Legislating a system that disempowers the Game and Fish Department and gives county commissioners authority to guide the designation process will only serve to alienate different interests, not bring them together to find solutions.
The overriding issue here is balancing wildlife preservation and the state’s economic interests. I don’t think that can be accomplished by relying more on politicians than the state’s own wildlife experts.
Wyoming is losing this battle on all fronts… Wyoming wildlife should have the factor of consideration in all this, not the riches of human greed… Today, I watch a huge amount of our beautiful wildlife destroyed by the Interstate system, not by wolves, rifles, bows or overpopulation in those specific species… Why, because we don’t look at these animals only the money… So let us talk money, those creatures create well over 4 billion dollars in revenues, from tourism, hunting industries, outfitting, photography, industries, clothing industries, recreational vehicles, camping gear, packing gear, souvenirs and list just goes … Based on Wild Life, yes Wyoming Wildlife contributes not only to these industries but a majority of small-town communities in Wyoming throughout the year, otherwise why come to see Wyoming, it is not for Wind Turbines, Fracking decks, oil rigs, draglines, and a vast majority private service trucks tearing up the habitat of Wyoming not caused by Wyoming Wildlife,but greed of Lobbying System…
What is the purpose of the Wyoming Wildlife Trust fund, I for one thought the intended purpose was to protect our unique system of Wildlife, not to feed the governmental coffer of the chosen projects or the cloak of ranching habitat improvements…
Hypocrites talk about the reason Wildlife corridors would hurt Wyoming, yet that same Hypocrite would scream if the Interstate 25, or 80 corridors were changed or close at a specified time over a week to allow passage of construction equipment… I noticed when adding the new Electrical Transmission lines over the interstate at Fort Steel changed that corridor was not close for that time period, to say the least…
So, in reality, use the Wyoming Trust Fund to establish wildlife easements, overpasses, underpasses, improvements to their corridors… For a true investment in Wyoming’s future will never be found in Old ways of fossil fuels but in a time-proven resource, known as Wyoming Wildlife…

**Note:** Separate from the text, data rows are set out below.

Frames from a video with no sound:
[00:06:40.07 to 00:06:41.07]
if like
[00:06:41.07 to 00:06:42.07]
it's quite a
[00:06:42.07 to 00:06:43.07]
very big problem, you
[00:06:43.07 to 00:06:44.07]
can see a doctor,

Let professionals, not politicians “nor photographers”, manage wildlife migrations.
I’ve always enjoyed the unique opinions of Kerry Drake.
During the Advisory Committee meeting held at the Pinedale BLM office, this exact outcome was being telegraphed to the participants and onlookers. Not only did an industry representative personally attack and denigrate a wildlife expert for his scientific presentation – in front of the committee and totally filled conference room – the Governor’s facilitator did not call the paid lobbyist on his unprofessional behavior and allowed the harangue to continue.
The meeting’s “agenda” listed an opportunity for public comment with the names of known industry mouthpieces already typed in!! Talk about a slap in the face to the actual “public” who showed up to provide comments. Then, the female oil/gas defender stated in her comments that her organization did “not think the Wyoming Game & Fish needed to BE AT THE TABLE” during discussions of migratory corridors. When pressed on her point, she conceded that “we’re not scientists”… Correct, you’re not. You’re a paid shill for an industry that balks at any attempts to protect the landscape and wildlife of Wyoming, yet, wants to control a migration process for which you have no expertise.
Yes, these companies provide revenue to Wyoming’s coffers. But, there are multiple instances where these same businesses won’t pay their full taxes, fight local governments over asset valuation and, in the case of some, pollute the air and water, poison employees with toxic substances, then abandon town and dump their mess into the hands of the left behind community and taxpayers. Heaven forbid, we ask them to pay their full share. I just hope Gov. Gordon will let the experts, ie WY G&F, make game management decisions without improper influence by those who do not have wildlife at heart.